╭─ Entries shown
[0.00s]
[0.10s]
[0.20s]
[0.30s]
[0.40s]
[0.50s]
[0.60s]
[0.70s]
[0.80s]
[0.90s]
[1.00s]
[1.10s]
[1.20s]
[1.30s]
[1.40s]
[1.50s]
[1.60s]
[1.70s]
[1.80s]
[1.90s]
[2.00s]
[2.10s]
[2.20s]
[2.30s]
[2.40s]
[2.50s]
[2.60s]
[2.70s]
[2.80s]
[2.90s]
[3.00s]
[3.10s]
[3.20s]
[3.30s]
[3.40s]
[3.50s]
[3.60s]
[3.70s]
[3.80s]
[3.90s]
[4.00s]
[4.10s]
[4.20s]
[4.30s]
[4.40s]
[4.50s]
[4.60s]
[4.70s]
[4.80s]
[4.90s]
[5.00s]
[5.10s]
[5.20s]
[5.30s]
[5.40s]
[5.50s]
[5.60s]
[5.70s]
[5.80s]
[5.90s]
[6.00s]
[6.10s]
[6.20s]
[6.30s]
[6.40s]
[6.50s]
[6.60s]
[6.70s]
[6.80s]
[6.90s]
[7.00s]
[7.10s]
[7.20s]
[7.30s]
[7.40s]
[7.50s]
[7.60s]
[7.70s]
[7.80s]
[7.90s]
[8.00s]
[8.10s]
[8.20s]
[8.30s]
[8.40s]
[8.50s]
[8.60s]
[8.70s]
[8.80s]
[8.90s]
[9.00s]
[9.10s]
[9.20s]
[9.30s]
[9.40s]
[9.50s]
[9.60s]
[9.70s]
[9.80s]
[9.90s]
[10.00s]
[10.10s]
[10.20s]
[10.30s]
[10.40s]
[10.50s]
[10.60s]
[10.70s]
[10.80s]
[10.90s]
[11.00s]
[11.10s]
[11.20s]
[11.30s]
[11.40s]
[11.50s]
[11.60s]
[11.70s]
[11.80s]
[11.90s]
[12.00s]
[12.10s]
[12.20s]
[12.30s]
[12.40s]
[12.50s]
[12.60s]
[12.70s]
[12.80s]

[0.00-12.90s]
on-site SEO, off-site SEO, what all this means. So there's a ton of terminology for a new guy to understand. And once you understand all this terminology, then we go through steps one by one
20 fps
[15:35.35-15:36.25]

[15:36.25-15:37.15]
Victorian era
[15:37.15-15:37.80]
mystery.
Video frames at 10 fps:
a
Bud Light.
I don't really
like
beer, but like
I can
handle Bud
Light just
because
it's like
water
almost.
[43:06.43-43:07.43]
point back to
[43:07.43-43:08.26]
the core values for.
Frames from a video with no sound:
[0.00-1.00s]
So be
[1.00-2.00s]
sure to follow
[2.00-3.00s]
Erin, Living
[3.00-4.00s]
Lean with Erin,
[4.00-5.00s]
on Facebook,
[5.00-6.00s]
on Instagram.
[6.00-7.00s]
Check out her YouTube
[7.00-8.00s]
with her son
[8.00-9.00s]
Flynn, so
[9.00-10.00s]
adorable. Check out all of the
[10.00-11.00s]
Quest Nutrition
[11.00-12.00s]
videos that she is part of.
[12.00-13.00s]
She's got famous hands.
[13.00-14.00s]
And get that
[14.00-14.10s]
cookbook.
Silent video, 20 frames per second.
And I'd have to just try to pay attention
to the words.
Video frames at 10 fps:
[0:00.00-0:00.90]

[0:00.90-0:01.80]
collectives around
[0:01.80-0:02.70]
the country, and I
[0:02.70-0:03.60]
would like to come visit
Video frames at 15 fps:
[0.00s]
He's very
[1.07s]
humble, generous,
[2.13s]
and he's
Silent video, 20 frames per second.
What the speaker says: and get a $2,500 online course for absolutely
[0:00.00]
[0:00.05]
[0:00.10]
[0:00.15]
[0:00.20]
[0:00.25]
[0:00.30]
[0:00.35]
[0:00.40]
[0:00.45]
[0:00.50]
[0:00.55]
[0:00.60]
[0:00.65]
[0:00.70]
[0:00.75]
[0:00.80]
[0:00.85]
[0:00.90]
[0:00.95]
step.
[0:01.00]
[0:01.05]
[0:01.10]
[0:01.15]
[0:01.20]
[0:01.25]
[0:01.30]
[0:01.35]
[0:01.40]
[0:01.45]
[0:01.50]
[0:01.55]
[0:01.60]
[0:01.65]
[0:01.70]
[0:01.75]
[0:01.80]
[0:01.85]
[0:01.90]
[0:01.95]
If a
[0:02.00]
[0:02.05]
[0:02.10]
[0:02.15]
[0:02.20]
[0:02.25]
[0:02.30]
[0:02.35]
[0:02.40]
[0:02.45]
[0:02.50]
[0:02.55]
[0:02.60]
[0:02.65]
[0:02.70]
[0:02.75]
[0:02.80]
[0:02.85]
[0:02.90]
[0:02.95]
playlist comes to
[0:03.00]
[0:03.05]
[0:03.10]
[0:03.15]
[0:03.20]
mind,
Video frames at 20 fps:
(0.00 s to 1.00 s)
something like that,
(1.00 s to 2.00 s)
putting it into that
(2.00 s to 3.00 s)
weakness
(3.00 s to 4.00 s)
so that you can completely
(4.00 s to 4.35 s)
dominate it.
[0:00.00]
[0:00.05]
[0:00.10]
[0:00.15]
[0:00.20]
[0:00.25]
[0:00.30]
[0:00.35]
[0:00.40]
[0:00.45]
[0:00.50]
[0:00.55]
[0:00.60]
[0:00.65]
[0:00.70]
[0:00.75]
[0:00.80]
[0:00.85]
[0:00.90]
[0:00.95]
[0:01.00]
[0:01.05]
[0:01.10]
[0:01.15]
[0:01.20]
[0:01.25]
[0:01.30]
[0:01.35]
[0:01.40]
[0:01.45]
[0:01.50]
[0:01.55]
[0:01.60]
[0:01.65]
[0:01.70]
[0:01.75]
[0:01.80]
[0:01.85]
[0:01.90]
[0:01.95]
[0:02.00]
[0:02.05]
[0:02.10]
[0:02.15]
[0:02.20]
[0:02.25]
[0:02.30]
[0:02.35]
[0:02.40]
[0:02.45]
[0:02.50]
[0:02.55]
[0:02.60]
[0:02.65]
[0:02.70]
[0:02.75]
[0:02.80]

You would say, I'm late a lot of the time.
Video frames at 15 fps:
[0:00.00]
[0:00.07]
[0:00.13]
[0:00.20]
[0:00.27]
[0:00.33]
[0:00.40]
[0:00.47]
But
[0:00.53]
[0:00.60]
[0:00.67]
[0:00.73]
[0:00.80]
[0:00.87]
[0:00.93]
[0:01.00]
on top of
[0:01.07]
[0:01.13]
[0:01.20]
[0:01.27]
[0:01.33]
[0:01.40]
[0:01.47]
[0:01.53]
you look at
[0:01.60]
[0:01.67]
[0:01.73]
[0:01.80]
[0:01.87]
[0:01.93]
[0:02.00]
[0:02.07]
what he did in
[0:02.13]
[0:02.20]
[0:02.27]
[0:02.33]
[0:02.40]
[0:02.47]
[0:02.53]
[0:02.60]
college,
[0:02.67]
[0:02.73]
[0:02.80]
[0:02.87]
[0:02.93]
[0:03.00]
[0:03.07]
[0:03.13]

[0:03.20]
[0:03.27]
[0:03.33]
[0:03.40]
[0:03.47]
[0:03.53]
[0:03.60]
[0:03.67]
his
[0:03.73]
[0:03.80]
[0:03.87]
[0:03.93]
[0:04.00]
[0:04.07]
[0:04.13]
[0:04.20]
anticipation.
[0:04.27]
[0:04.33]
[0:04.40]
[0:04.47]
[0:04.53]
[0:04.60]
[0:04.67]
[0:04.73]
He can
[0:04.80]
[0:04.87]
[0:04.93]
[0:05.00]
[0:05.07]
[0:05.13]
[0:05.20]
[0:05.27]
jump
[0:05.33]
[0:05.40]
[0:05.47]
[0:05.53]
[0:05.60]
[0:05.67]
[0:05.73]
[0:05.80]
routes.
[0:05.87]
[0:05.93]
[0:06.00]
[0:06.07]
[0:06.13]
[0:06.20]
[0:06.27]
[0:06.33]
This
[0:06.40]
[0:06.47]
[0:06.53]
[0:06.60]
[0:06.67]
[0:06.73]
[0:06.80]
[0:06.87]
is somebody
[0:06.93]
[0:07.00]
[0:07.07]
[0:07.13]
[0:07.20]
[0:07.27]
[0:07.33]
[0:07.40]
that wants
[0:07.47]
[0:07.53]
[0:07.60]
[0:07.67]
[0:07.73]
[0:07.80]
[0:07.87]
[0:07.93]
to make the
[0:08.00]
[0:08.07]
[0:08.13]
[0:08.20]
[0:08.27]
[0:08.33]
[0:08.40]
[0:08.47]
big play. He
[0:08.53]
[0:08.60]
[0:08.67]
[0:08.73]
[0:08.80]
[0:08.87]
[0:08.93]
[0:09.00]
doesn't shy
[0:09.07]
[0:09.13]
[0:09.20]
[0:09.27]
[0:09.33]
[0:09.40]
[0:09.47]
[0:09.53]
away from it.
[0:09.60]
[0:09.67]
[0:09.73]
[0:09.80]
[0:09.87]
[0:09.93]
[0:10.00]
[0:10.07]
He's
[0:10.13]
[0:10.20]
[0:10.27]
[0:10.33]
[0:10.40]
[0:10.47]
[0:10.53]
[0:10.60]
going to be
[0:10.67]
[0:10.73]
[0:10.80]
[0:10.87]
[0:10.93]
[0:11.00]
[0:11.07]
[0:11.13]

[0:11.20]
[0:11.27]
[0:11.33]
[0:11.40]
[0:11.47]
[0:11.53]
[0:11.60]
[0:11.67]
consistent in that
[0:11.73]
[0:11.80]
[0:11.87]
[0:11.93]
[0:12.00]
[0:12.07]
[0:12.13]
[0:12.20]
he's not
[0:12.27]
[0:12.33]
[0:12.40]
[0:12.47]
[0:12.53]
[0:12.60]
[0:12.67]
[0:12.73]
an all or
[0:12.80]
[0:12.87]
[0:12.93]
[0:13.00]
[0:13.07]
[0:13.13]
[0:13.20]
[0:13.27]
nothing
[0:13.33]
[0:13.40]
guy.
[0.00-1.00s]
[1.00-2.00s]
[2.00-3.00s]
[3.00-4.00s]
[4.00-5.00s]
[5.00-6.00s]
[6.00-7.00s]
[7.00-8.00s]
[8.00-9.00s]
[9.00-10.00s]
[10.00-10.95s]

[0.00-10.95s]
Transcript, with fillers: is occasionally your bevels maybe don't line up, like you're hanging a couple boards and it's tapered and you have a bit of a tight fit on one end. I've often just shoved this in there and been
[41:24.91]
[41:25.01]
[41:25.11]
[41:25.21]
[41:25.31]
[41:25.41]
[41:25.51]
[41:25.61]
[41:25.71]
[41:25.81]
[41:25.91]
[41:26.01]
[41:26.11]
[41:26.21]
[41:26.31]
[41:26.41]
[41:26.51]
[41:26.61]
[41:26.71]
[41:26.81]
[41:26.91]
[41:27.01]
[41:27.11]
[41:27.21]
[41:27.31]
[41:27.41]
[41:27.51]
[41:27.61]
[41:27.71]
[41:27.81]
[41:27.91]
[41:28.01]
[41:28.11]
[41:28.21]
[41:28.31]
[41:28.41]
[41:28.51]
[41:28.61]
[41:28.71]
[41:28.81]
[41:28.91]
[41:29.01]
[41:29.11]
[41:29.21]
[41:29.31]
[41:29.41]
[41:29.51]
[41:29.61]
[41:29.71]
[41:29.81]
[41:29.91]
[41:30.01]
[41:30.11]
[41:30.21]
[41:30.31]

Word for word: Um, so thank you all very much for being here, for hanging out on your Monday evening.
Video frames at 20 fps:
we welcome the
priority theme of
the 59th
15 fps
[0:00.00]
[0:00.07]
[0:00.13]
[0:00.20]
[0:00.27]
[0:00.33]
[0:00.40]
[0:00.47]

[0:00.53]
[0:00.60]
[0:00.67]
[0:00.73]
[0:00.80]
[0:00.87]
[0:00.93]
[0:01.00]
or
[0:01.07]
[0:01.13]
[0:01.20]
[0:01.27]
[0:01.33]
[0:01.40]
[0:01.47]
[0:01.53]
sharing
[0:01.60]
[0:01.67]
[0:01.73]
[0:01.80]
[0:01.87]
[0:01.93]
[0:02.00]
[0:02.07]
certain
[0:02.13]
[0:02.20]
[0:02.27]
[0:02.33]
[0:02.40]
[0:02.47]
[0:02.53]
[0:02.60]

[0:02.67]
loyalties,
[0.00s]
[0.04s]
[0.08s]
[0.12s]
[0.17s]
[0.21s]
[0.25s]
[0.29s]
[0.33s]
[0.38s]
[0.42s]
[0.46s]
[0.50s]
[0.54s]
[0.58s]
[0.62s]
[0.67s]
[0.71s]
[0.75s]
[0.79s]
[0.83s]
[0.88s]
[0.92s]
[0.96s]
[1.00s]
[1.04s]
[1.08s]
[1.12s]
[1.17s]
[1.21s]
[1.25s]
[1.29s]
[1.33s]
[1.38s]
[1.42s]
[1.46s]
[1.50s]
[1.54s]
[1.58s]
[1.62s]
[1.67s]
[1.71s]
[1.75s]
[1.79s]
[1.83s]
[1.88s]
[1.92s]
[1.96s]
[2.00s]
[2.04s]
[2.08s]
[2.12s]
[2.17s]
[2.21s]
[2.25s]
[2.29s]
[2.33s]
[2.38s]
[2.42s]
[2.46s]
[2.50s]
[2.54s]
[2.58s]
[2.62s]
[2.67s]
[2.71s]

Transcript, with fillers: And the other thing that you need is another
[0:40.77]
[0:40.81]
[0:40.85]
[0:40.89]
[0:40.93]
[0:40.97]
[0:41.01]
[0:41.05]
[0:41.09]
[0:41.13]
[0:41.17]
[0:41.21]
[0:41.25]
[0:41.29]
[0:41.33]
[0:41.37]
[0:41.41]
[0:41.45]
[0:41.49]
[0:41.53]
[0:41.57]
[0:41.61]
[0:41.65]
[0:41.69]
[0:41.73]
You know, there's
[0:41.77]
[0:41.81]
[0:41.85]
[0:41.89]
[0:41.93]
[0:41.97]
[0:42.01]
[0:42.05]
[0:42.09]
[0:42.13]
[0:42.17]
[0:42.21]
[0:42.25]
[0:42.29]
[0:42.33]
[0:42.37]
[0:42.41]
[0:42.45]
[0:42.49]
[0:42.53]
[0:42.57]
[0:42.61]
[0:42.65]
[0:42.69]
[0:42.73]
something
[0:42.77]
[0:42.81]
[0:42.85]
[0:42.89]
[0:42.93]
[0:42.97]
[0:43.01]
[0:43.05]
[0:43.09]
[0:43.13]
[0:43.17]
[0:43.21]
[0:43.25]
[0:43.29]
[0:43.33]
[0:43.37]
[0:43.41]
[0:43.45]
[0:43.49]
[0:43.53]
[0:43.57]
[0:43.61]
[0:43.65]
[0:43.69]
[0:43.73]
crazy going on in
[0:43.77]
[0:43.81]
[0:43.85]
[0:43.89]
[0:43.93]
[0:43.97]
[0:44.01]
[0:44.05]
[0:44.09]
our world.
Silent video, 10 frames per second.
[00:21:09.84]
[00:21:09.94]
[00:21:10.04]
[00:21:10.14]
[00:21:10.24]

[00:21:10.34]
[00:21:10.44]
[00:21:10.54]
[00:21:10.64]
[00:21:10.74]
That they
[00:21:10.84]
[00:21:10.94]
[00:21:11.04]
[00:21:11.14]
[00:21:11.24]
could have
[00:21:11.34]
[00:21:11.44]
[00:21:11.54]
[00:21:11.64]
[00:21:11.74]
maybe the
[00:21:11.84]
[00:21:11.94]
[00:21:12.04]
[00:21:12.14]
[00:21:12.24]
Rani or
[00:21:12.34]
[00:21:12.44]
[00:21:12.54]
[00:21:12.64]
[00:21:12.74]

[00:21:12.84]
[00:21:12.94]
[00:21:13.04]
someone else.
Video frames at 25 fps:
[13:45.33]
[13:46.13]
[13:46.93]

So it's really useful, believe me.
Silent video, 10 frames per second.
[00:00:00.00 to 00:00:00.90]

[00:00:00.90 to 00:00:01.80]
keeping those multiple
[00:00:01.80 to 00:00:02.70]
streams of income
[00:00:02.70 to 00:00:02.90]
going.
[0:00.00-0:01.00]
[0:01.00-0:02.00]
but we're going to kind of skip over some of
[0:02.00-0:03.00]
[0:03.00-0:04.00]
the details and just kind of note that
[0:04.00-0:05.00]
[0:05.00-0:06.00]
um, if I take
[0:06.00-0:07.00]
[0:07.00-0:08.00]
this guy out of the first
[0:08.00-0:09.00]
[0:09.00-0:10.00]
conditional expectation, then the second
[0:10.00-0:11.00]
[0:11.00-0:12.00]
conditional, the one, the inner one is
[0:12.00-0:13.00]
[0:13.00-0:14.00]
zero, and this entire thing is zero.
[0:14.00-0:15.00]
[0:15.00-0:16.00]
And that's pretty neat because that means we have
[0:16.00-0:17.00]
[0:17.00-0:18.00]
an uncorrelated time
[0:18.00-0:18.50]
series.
╰─
State how many lines in the records above contain the word "fillers", and give only that number.

2